Soldado confessa assassinato de cabo do Exército e responderá por feminicídio
Kelvin Barros da Silva admitiu ter esfaqueado e incendiado Maria de Lourdes Freire Matos, de 25 anos, em quartel de Brasília. Ele responderá por feminicídio e outros crimes.
Maria de Lourdes Freire Matos, cabo do Exército Brasileiro, morreu aos 25 anos em um incêndio criminoso ocorrido no 1.º Regimento de Cavalaria de Guardas (RCGd), no Distrito Federal, na última sexta-feira, 5. Segundo o Exército, o soldado Kelvin Barros da Silva, de 21 anos, confessou o assassinato e está preso no Batalhão de Polícia do Exército de Brasília. Ele responderá na Justiça pelos crimes de feminicídio, furto de arma de fogo, incêndio e fraude processual.
De acordo com a Polícia Civil do Distrito Federal, o crime teria ocorrido por volta das 16h, quando a equipe da 2.ª DP de Brasília foi acionada para atender a ocorrência de um incêndio com vítima fatal e lesões aparentes. As autoridades compareceram ao local, solicitaram perícia e iniciaram as investigações, além de providenciar a remoção do corpo ao Instituto Médico Legal (IML).
"Ele confessou que, durante uma discussão motivada por cobranças da vítima, tomou posse de uma faca militar padrão e desferiu golpe profundo no pescoço da vítima. Após o crime, o autor ateou incêndio no local utilizando álcool e um isqueiro que estava em seu bolso. Após incendiar o ambiente, recolheu seus pertences e saiu do local, em direção à sua cidade", informou a Polícia Civil, em nota.
O Exército Brasileiro, por meio do Centro de Comunicação Social, informou que foi instaurado um Inquérito Policial Militar (IPM) para apurar as circunstâncias do incêndio e da morte de Maria de Lourdes Freire Matos.

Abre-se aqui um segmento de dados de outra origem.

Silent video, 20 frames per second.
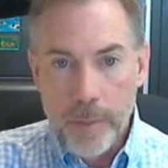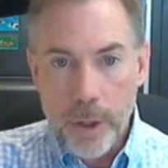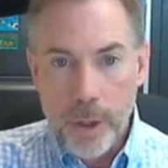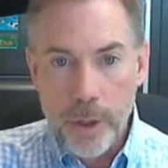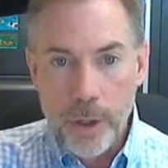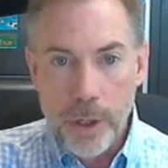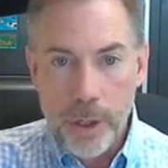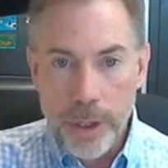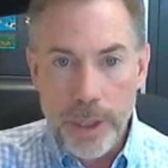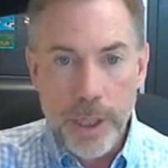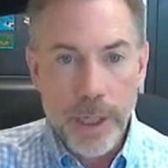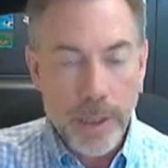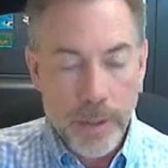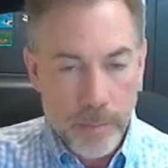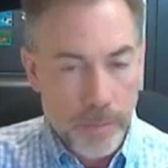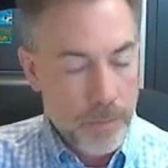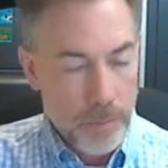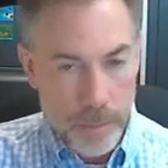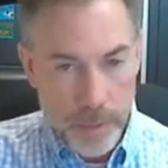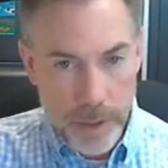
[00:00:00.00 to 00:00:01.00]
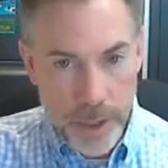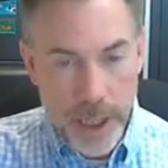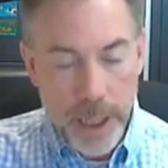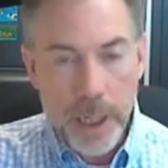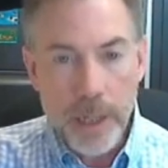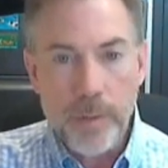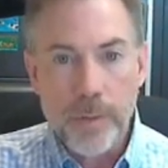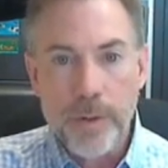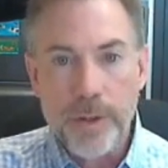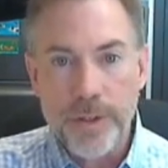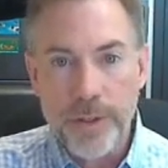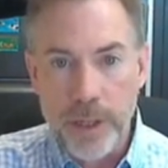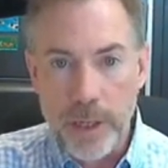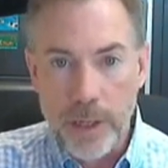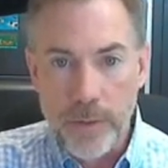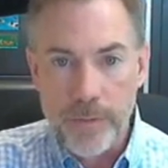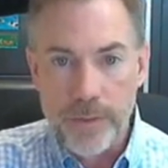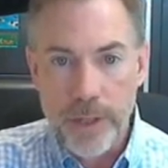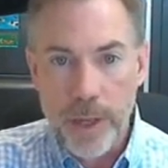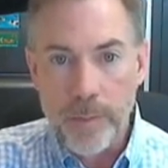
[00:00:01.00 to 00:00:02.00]
could and did
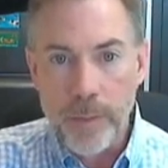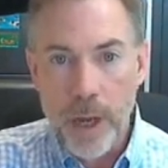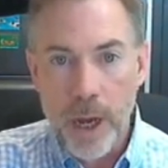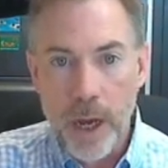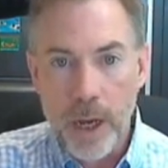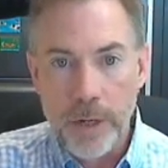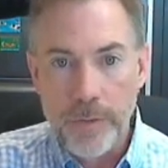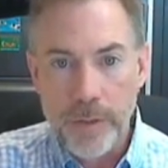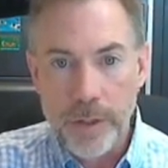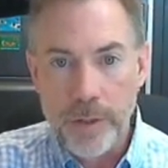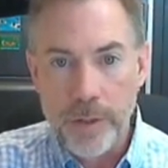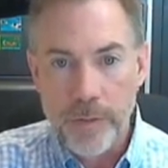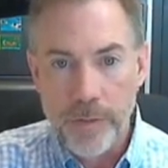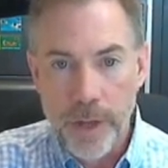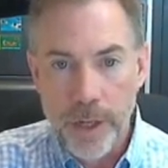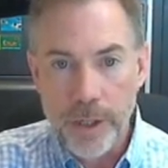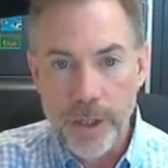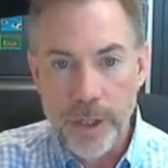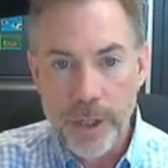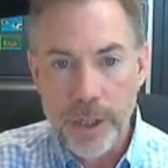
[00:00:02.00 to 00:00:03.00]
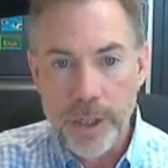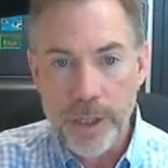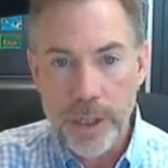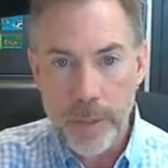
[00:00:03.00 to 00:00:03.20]
receive some kind of intervention,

Kelvin permanece detido enquanto responde ao processo criminal e deverá "ser excluído das fileiras da Força e responsabilizado pelo ato cometido", destacou a instituição.
"O Exército Brasileiro presta total apoio à família e lamenta profundamente a perda da Cabo Maria de Lourdes Freire Matos, reiterando sua posição de não coadunar com atos criminosos e de punir com rigor os responsáveis", conclui o comunicado.